Channel Management Best Practices: Avoid Playing Telephone with the End Customer
The children’s game “telephone” illustrates how a message can get mangled as it passes from person to person. The lesson of the game is to be wary of a communication that comes in third-, fourth-, fifth-hand. Of course, that’s the nature of the channel. Your product has to reach the end customer via at least one partner.
How do you make sure your value proposition is coming through loud and clear to the customer making the ultimate buying decision? You can have the most brilliant product on the market, but if your partners don’t get it, then your customers won’t get it either. Here are some simple channel management solutions that will ensure the end customers actually hear what’s great about your offering.
Keep it Simple
First, never forget that it takes a simple idea to survive the barrage of marketing messages we all endure in a typical day. If partners have to struggle with a product being hard to understand, they’re either not going to represent it correctly or they’re not going to represent it at all.

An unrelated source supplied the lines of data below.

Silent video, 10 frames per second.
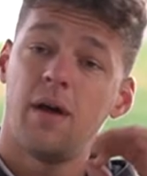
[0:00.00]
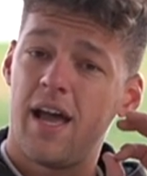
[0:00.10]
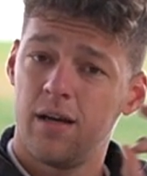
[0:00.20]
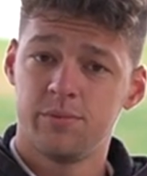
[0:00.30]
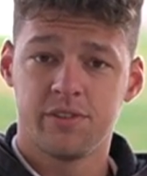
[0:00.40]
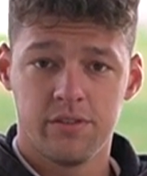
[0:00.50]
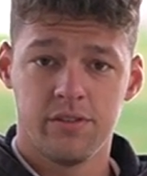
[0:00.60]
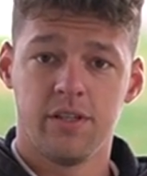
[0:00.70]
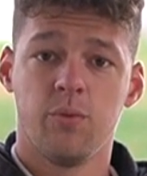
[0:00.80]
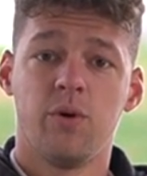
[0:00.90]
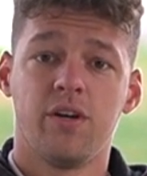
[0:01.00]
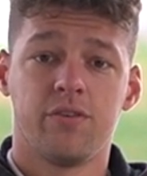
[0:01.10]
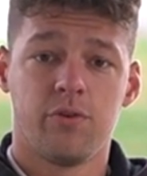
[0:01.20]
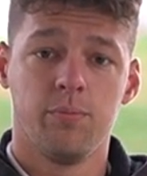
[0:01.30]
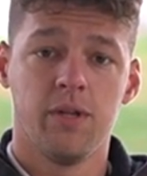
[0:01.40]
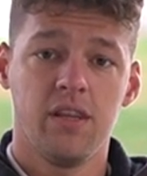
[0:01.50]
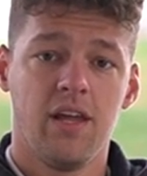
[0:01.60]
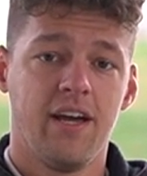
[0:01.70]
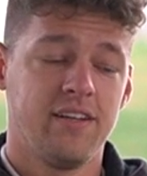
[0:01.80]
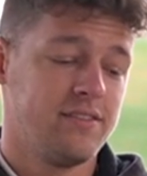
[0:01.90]
Absolutely wonderful
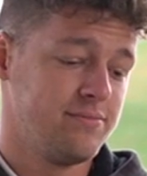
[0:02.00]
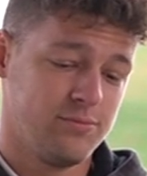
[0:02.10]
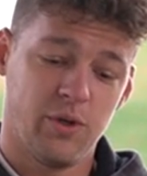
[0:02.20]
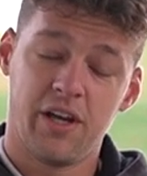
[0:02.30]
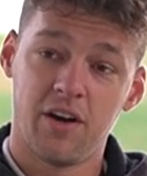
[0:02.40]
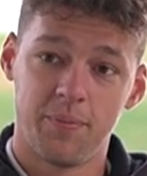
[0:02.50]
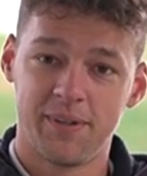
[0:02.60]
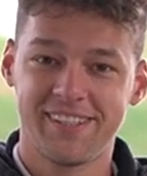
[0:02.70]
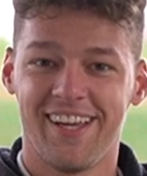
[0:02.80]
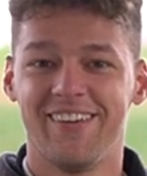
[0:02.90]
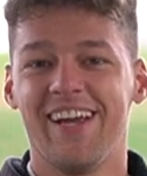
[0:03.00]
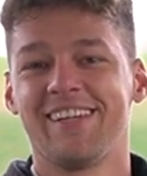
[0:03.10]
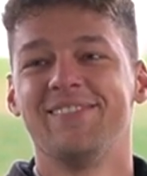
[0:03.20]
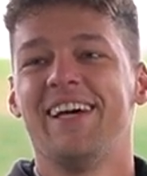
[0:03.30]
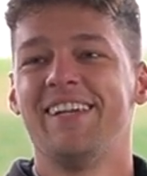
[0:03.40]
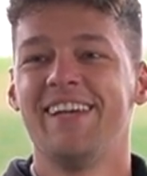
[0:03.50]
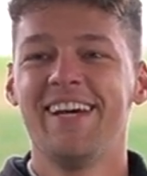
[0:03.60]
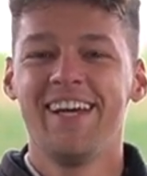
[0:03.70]
bloodline, and 100% recommend.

There’s a real risk in being so blown away by your own technology that the day-to-day impact on customers is completely lost in the marketing of the product. In an attempt to differentiate themselves in terms of the technology, companies shoot their own foot by convoluting their offering. And you may have an amazingly cutting edge product, but unless you can paint a clear picture in a few words or pictures, partners will do a poor job communicating its value.
Metaphor Marketing
Creating a metaphor that illustrates the value of your offering belongs at the foundation of marketing – especially with a complex product. At one of my previous companies, we had a very technical product based on complex algorithms and mathematics. It helped companies manage their network – but obviously, by itself, that’s just not a very compelling value proposition.

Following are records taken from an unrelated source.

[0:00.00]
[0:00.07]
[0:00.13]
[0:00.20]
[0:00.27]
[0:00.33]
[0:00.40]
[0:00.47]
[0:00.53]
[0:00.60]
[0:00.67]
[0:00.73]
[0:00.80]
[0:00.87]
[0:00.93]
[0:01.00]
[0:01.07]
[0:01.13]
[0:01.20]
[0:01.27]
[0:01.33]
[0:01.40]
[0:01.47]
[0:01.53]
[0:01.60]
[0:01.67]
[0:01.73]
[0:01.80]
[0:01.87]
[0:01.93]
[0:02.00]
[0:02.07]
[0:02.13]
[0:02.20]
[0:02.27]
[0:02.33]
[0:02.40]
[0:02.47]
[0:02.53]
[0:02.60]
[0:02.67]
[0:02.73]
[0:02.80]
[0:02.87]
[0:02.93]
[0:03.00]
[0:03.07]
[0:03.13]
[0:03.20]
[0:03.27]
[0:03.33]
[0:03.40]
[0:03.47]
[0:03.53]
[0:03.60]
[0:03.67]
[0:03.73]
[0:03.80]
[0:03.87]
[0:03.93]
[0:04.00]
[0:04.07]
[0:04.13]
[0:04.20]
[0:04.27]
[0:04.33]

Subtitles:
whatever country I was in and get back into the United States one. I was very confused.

Until we could arrive at a metaphor for the product, it didn’t get off the ground. We settled on the analogy of GPS, which is something completely unrelated to the product, but people know what GPS is and how to use it. We explained that you need a GPS to navigate your city – roads are changing, there’s traffic – and you also need one to navigate your network.

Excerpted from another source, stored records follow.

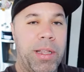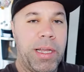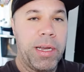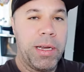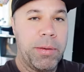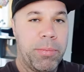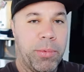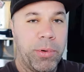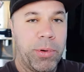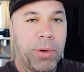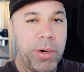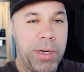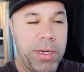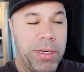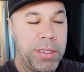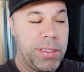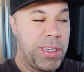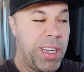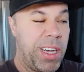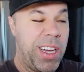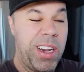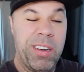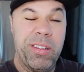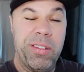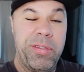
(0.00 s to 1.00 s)
like mornings.
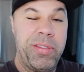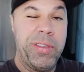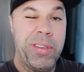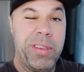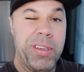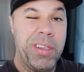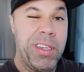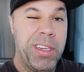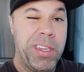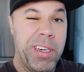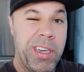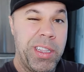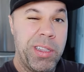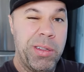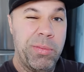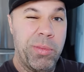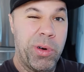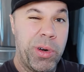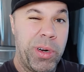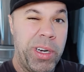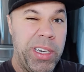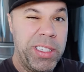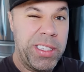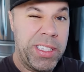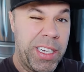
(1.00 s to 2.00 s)
I don't feel good in the
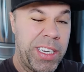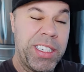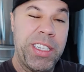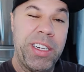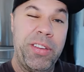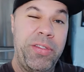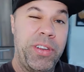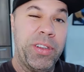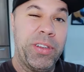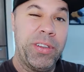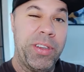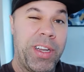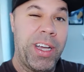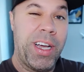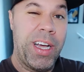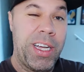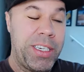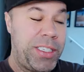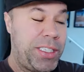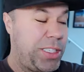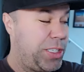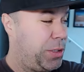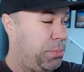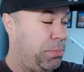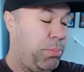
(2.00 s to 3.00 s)
mornings, I actually feel
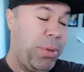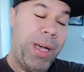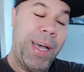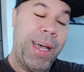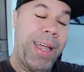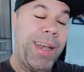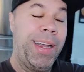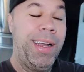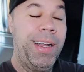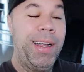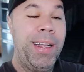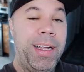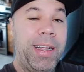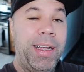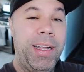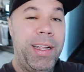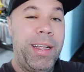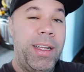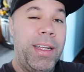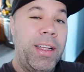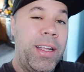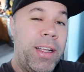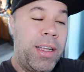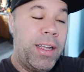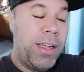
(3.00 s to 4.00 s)
nauseous, but
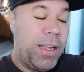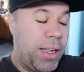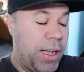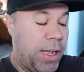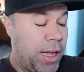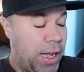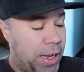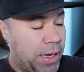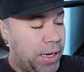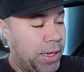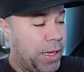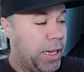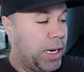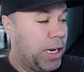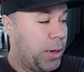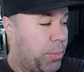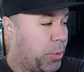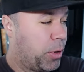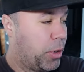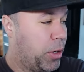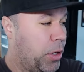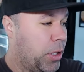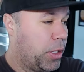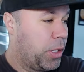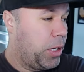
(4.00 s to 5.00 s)
I had to get up
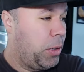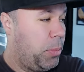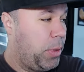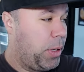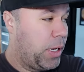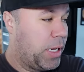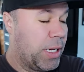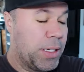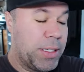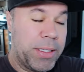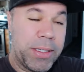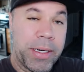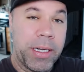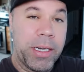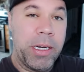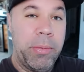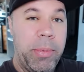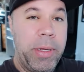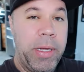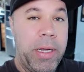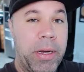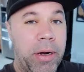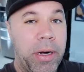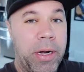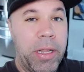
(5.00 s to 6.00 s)
early because they're gonna be
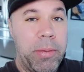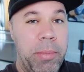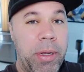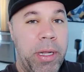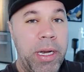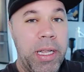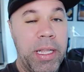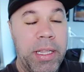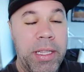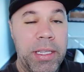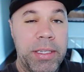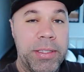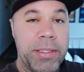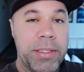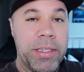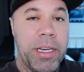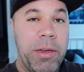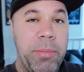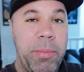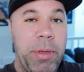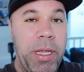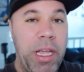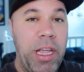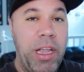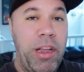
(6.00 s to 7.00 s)
here any minute and this is gonna
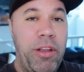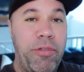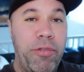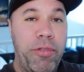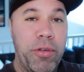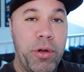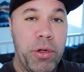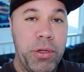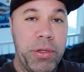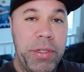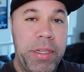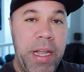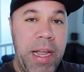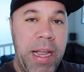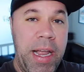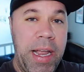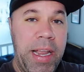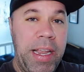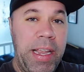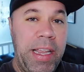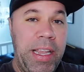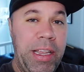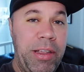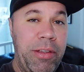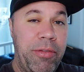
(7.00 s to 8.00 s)
be a full day
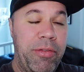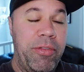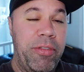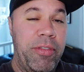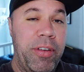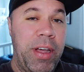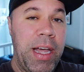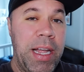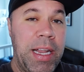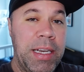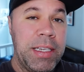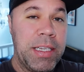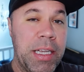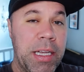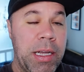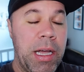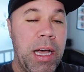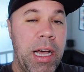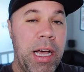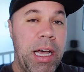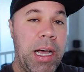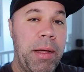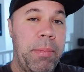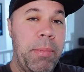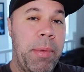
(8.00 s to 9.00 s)
event.
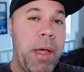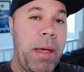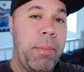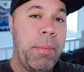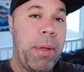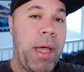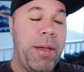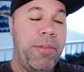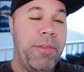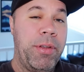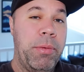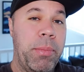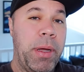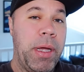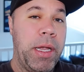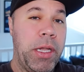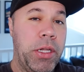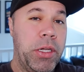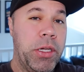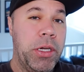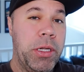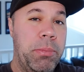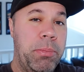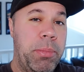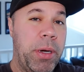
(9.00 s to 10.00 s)
Um, I'm having my
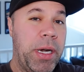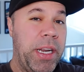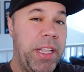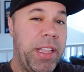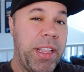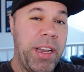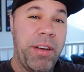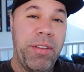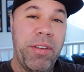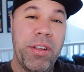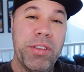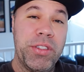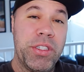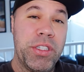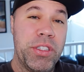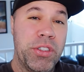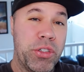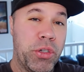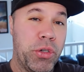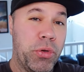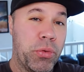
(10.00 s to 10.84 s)
good buddy that I've known since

All the messaging and graphics were built around this metaphor for the product. It illustrated that in the same way GPS helps you manage a drive across town, this product helps manage your network traffic. It became a very simple message to understand and to communicate – for channel partners and customers.
Simplifying without Dumbing Down
The beauty of the metaphor is that it allows you to communicate complexity without oversimplifying so much that the product value gets lost. The old adage about making it so simple your grandmother could understand it is actually BS (unless of course your product is for old ladies). Simplifying technical terms by changing the wording just leaves you with a dumb-sounding technical description.
The key to making it easy and the proposition understandable is finding that relevant industry or parallel industry analogy or metaphor because these are the pictures of communication. One of them is worth a thousand words and once someone sees it, it gels in their head. And that’s what makes it easy to sell, that’s what makes it easy for your partners to comprehend and sell it themselves. They get it – and they remember it.